─── Extracted entries ───
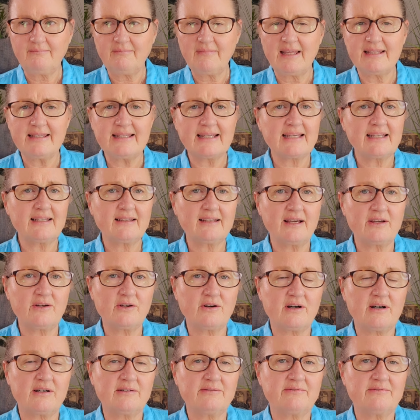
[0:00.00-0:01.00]
and they get laid
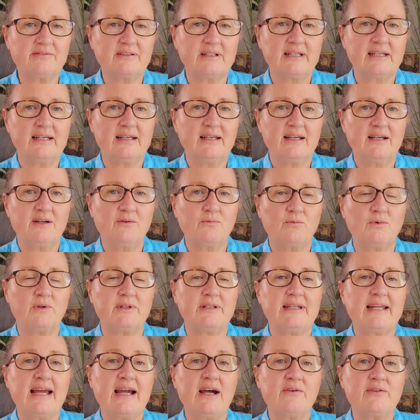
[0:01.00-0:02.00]
off. Well,
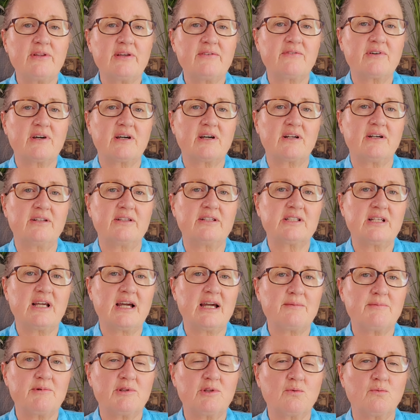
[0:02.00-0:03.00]
now they've got all the
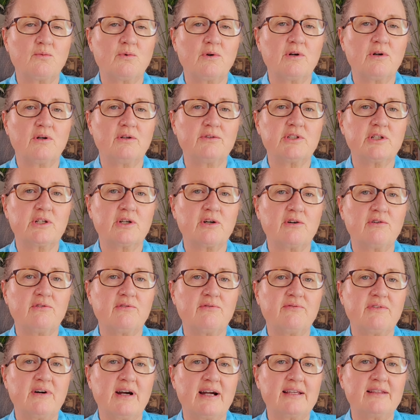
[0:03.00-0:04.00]
time in the world to go
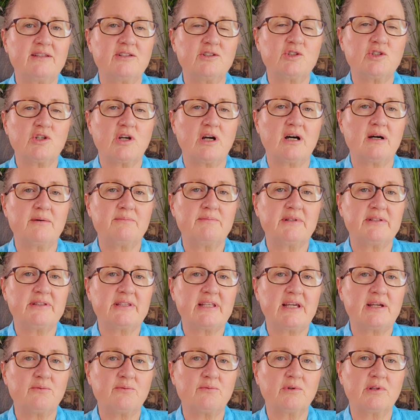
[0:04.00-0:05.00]
find the job that
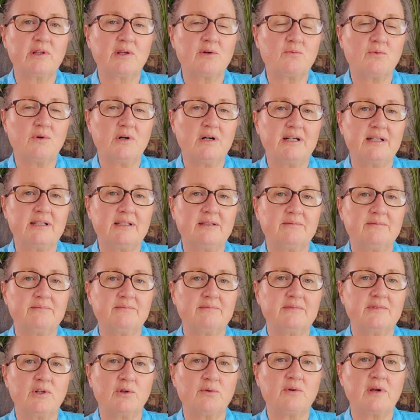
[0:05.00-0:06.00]
they really want.
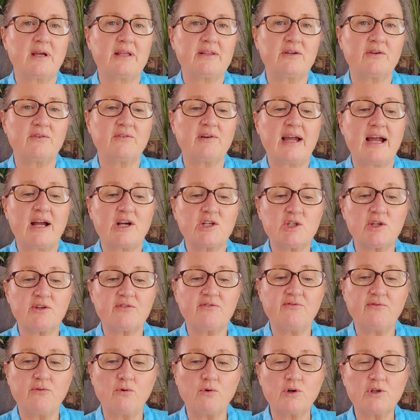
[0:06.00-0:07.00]
They're actually
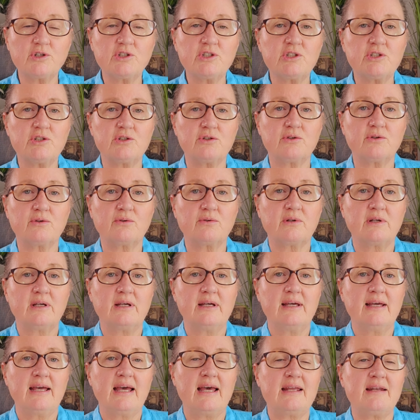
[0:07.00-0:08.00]
forced to.
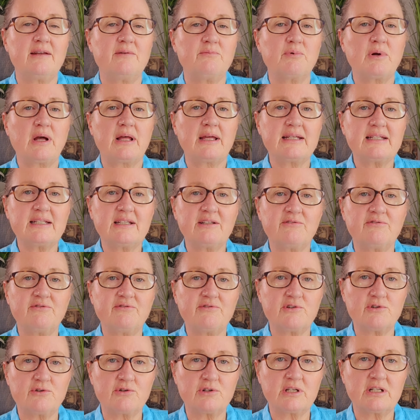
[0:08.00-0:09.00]
And it probably didn't
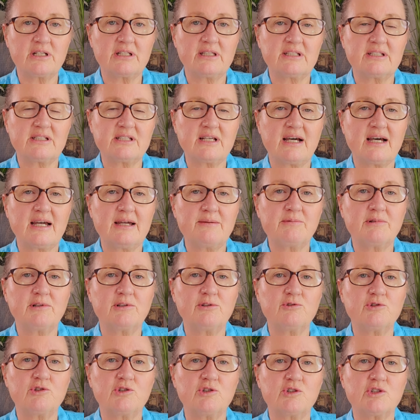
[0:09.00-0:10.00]
feel good at the time to
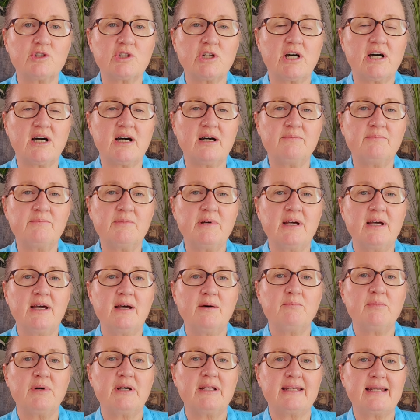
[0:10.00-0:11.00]
lose your job,
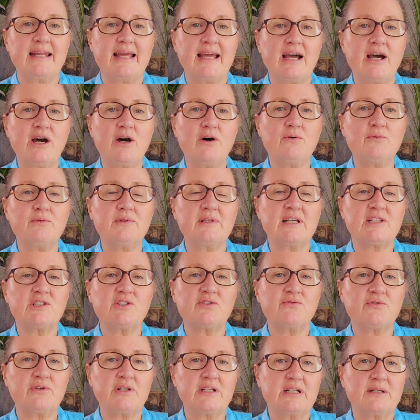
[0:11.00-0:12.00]
but now that's
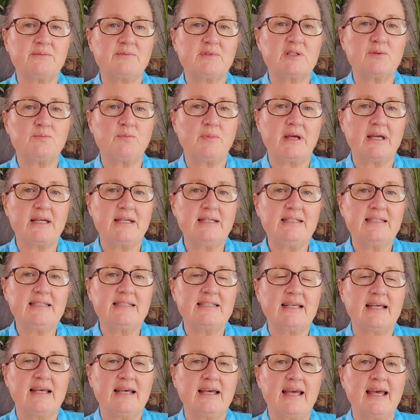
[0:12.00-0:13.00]
freed up
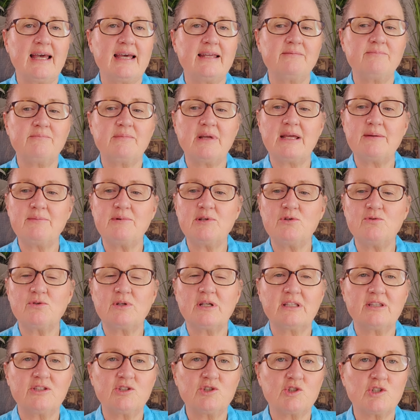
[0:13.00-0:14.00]
space. And maybe you
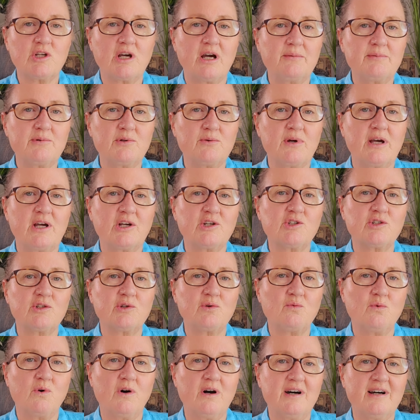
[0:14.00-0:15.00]
get the job you actually
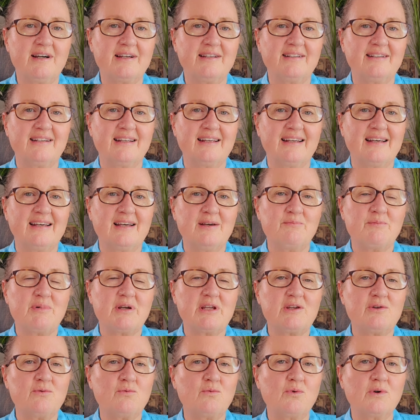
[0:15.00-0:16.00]
want,
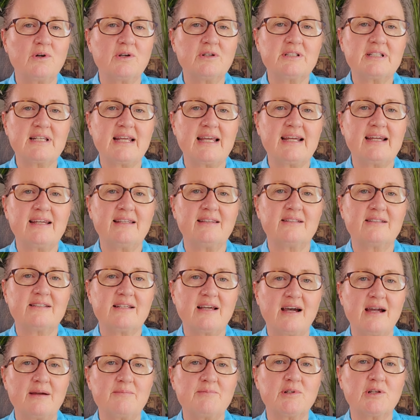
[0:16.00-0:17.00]
but you weren't taking the
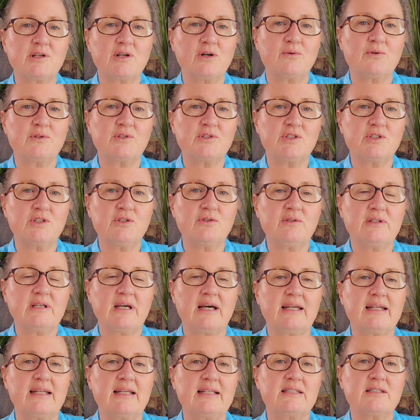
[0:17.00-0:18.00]
time to go and do
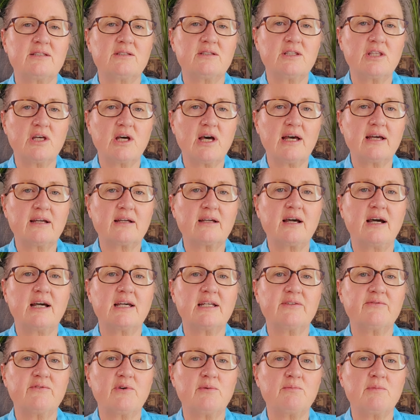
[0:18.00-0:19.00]
that. It's that
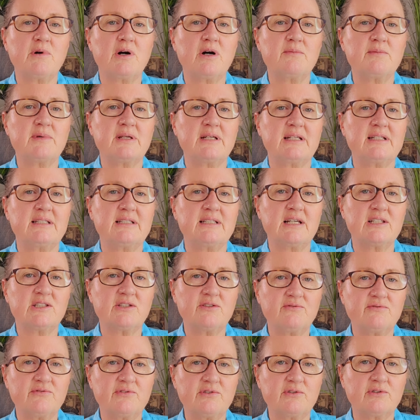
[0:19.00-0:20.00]
kind of a moment. It
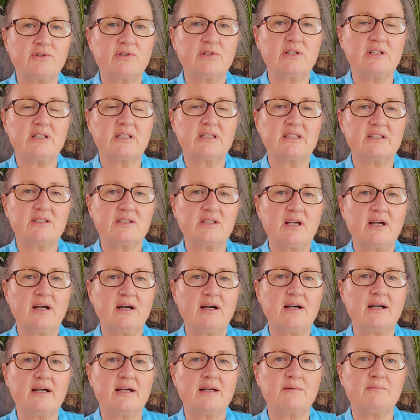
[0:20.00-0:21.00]
doesn't feel good at the
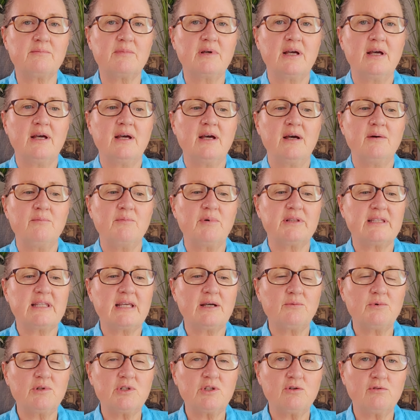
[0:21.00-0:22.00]
time, but
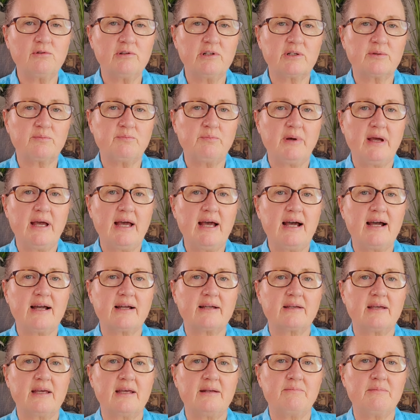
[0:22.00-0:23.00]
then when you look
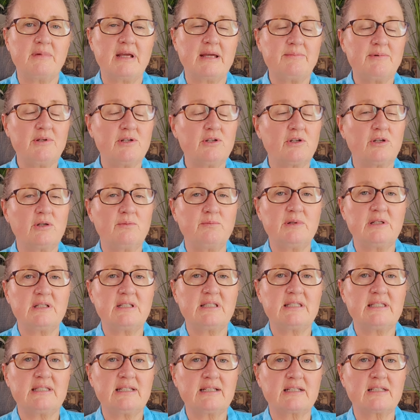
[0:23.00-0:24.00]
back, and maybe it could be
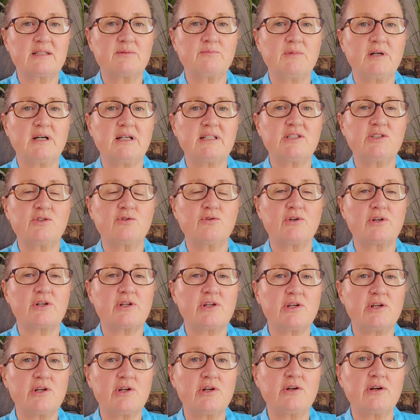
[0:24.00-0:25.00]
6 months or a
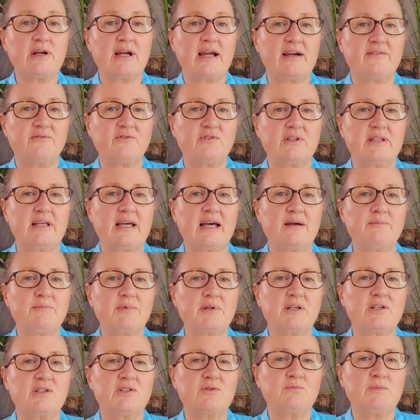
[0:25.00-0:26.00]
year after that,
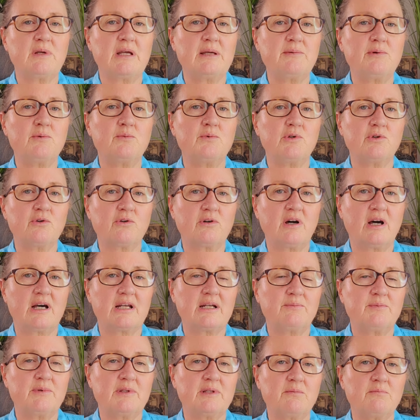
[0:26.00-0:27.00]
because maybe when you're caught
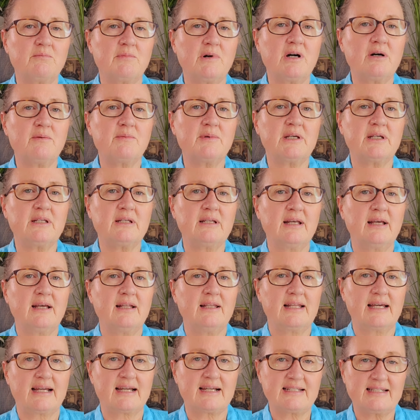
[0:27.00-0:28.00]
up in the moment,
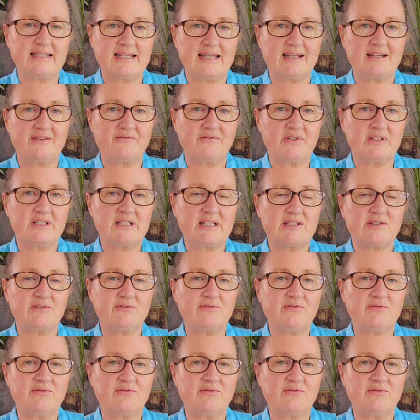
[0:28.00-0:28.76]
like I said, if it doesn't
───
#### What is expected:
For the entries above, the output must hold exactly the lines from the one with "[0:04.00-0:05.00]" through the last line, both included, and no pictures.

#### Written answer:
[0:04.00-0:05.00]
find the job that
[0:05.00-0:06.00]
they really want.
[0:06.00-0:07.00]
They're actually
[0:07.00-0:08.00]
forced to.
[0:08.00-0:09.00]
And it probably didn't
[0:09.00-0:10.00]
feel good at the time to
[0:10.00-0:11.00]
lose your job,
[0:11.00-0:12.00]
but now that's
[0:12.00-0:13.00]
freed up
[0:13.00-0:14.00]
space. And maybe you
[0:14.00-0:15.00]
get the job you actually
[0:15.00-0:16.00]
want,
[0:16.00-0:17.00]
but you weren't taking the
[0:17.00-0:18.00]
time to go and do
[0:18.00-0:19.00]
that. It's that
[0:19.00-0:20.00]
kind of a moment. It
[0:20.00-0:21.00]
doesn't feel good at the
[0:21.00-0:22.00]
time, but
[0:22.00-0:23.00]
then when you look
[0:23.00-0:24.00]
back, and maybe it could be
[0:24.00-0:25.00]
6 months or a
[0:25.00-0:26.00]
year after that,
[0:26.00-0:27.00]
because maybe when you're caught
[0:27.00-0:28.00]
up in the moment,
[0:28.00-0:28.76]
like I said, if it doesn't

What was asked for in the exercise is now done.